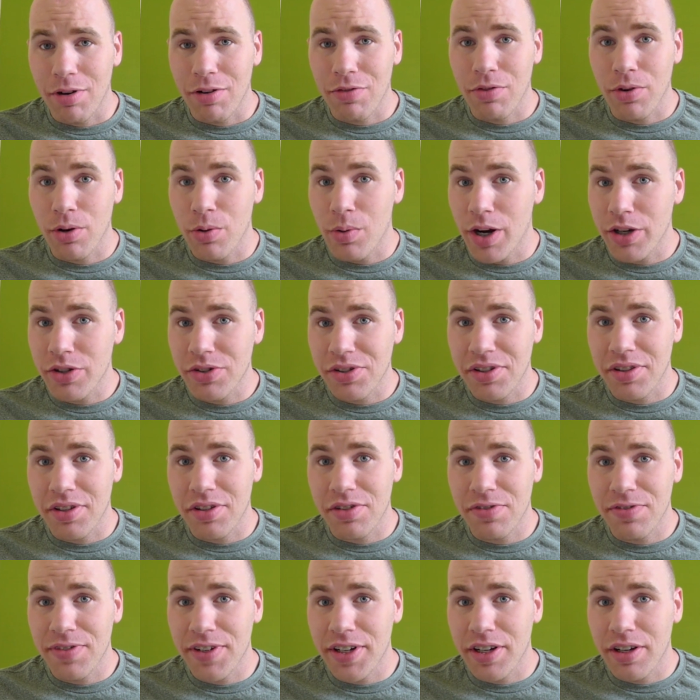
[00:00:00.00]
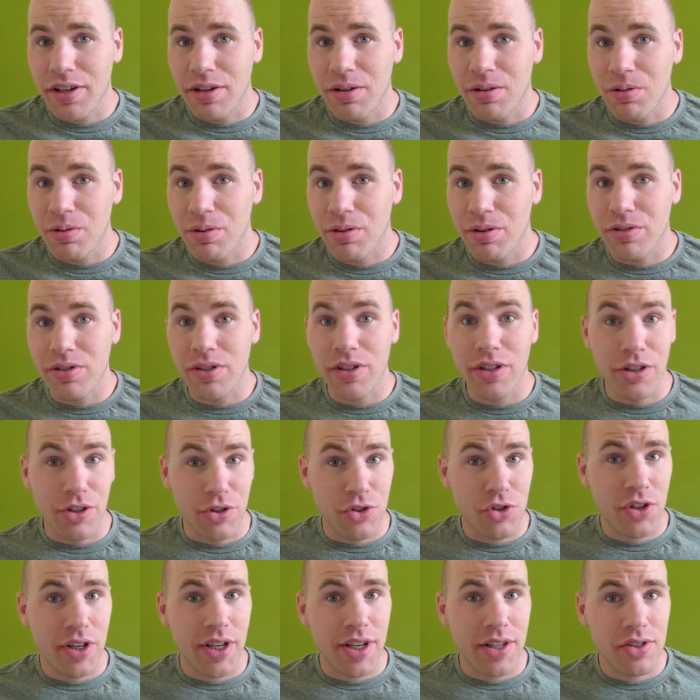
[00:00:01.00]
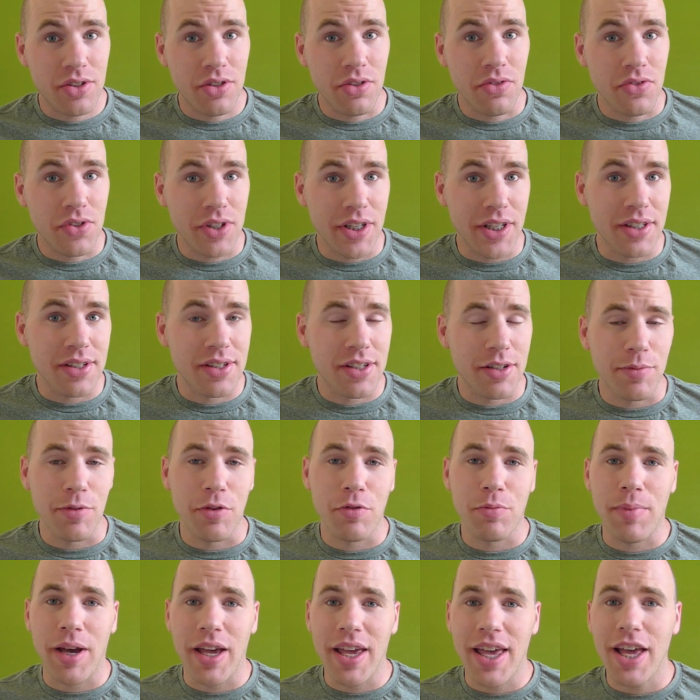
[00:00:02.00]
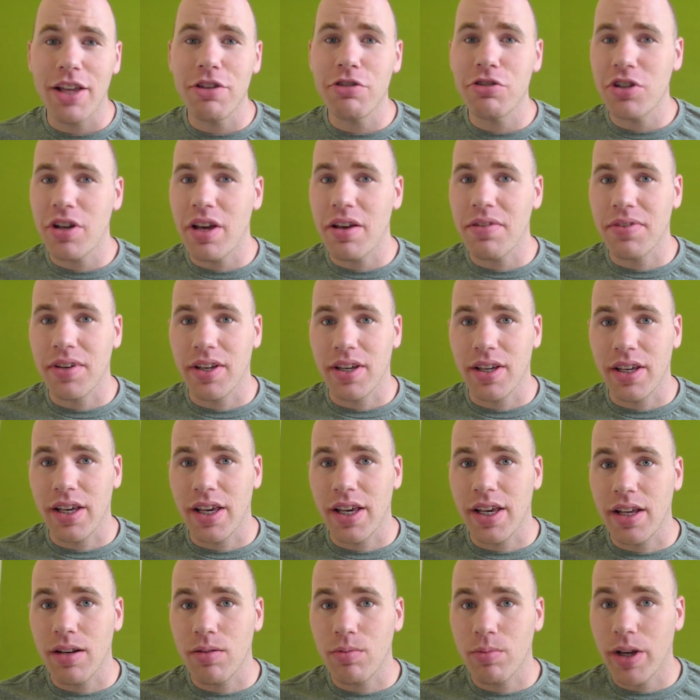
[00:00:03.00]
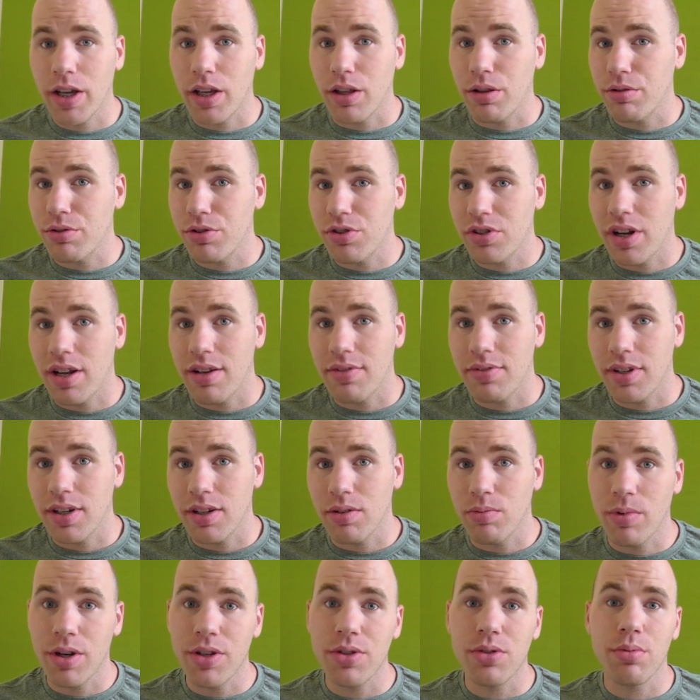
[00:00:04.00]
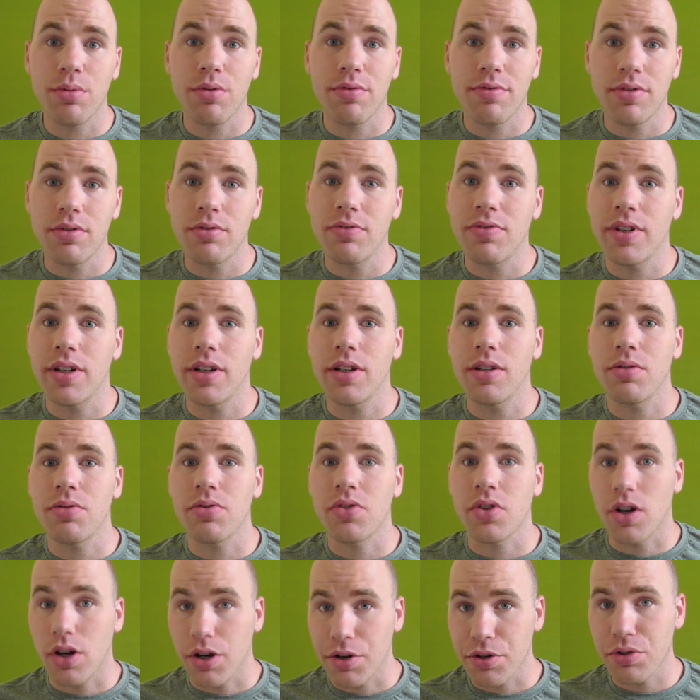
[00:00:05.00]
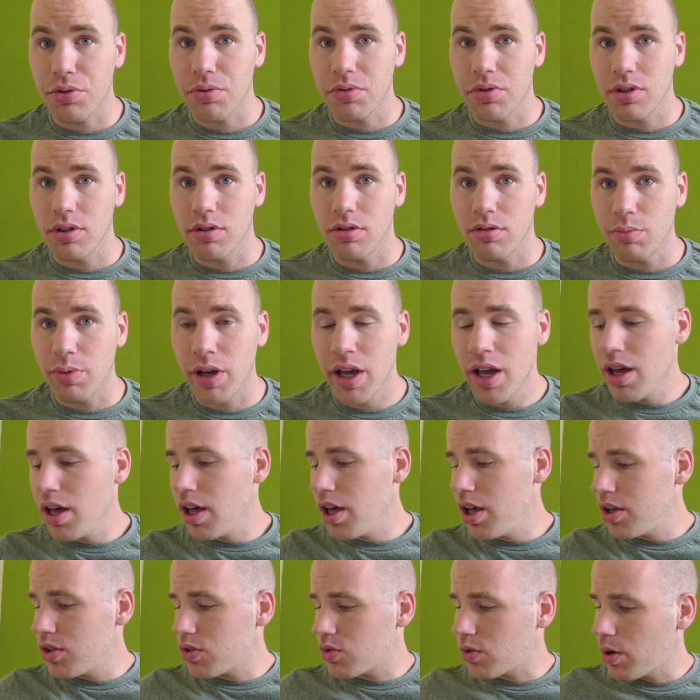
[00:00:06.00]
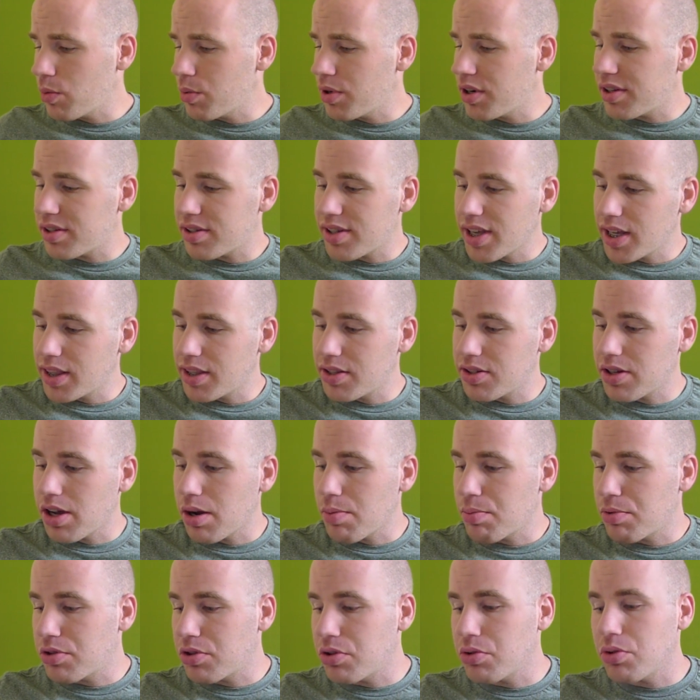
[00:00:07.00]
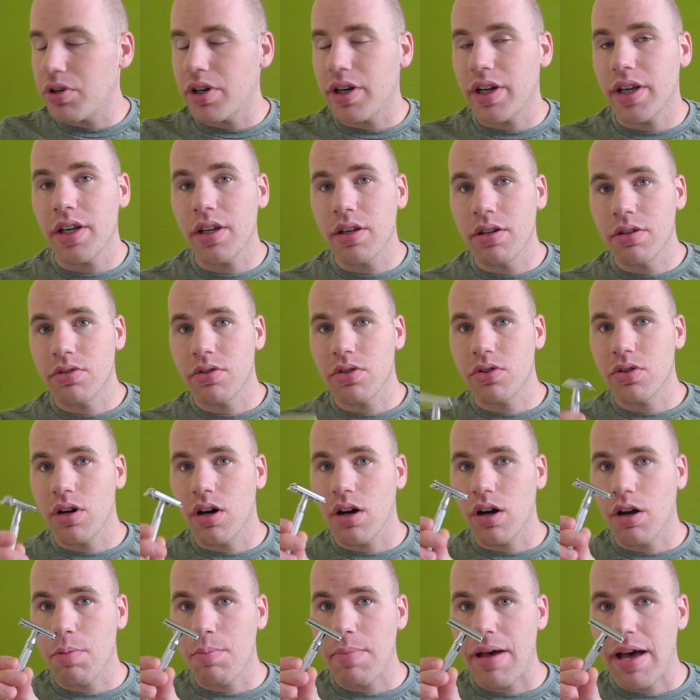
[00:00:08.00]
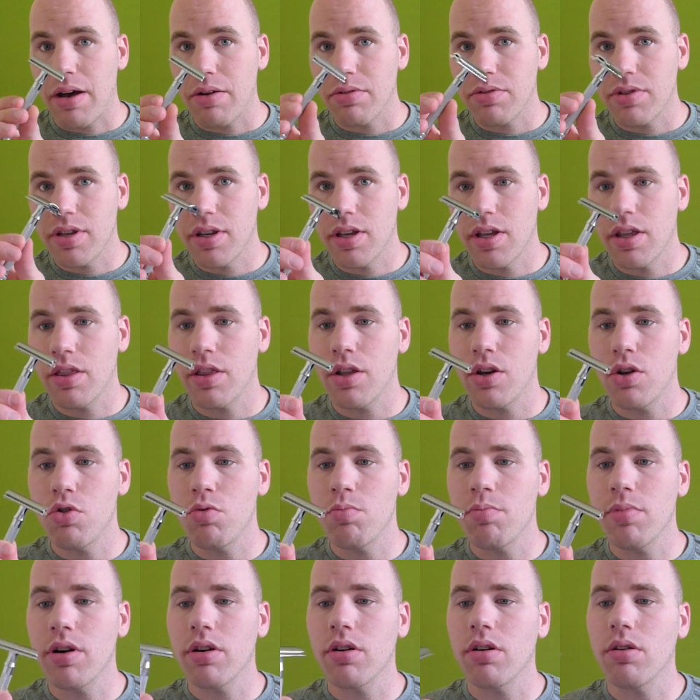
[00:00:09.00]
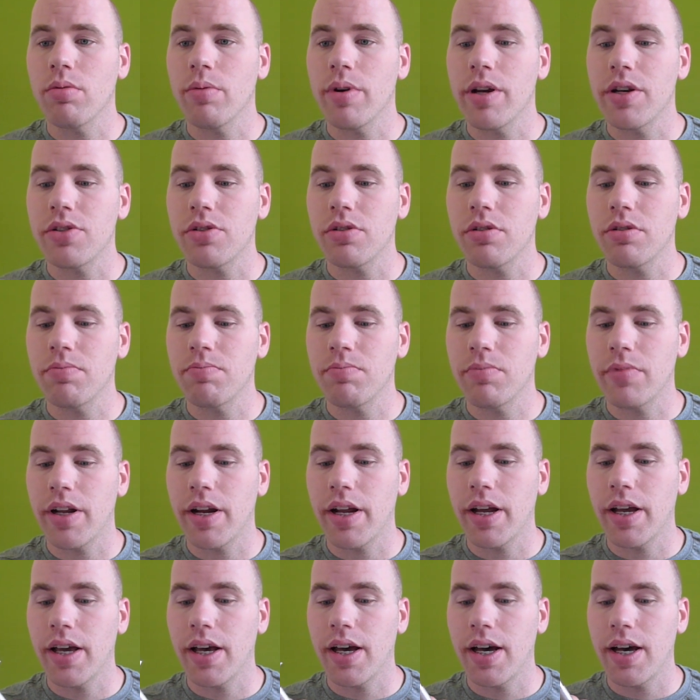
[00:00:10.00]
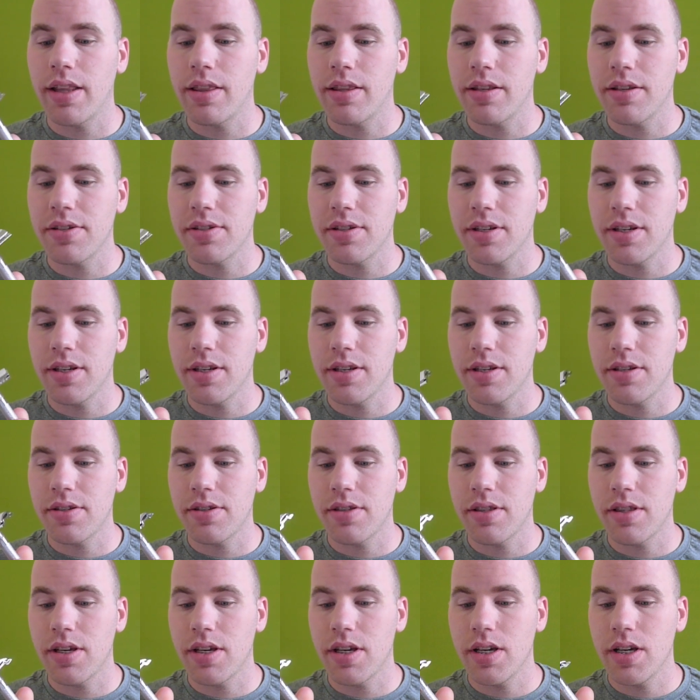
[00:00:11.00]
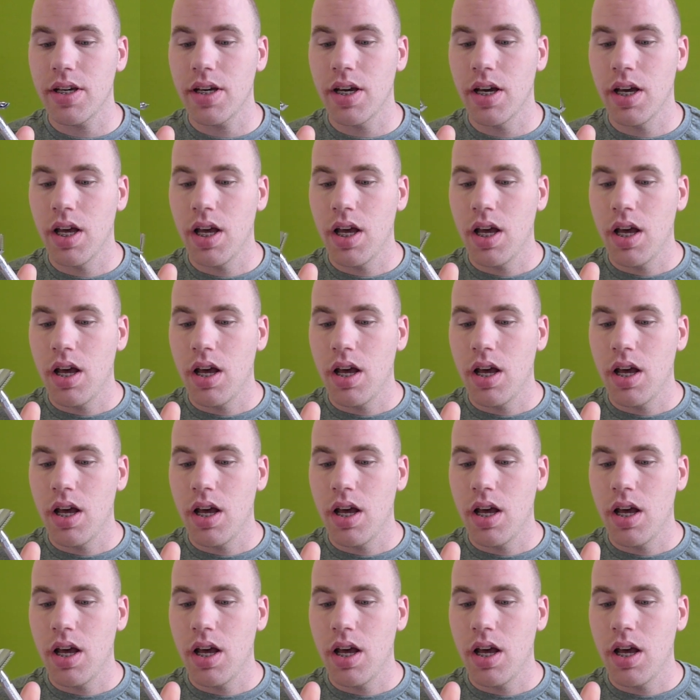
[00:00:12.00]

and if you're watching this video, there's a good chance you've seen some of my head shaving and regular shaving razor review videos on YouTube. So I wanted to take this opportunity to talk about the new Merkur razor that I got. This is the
• • • •
Task goal -> Beginning with the line that contains "[00:00:05.00]", output every line down to the last line of the entries above exactly as written, apart from the pictures.

Output below ->
[00:00:05.00]
[00:00:06.00]
[00:00:07.00]
[00:00:08.00]
[00:00:09.00]
[00:00:10.00]
[00:00:11.00]
[00:00:12.00]

and if you're watching this video, there's a good chance you've seen some of my head shaving and regular shaving razor review videos on YouTube. So I wanted to take this opportunity to talk about the new Merkur razor that I got. This is the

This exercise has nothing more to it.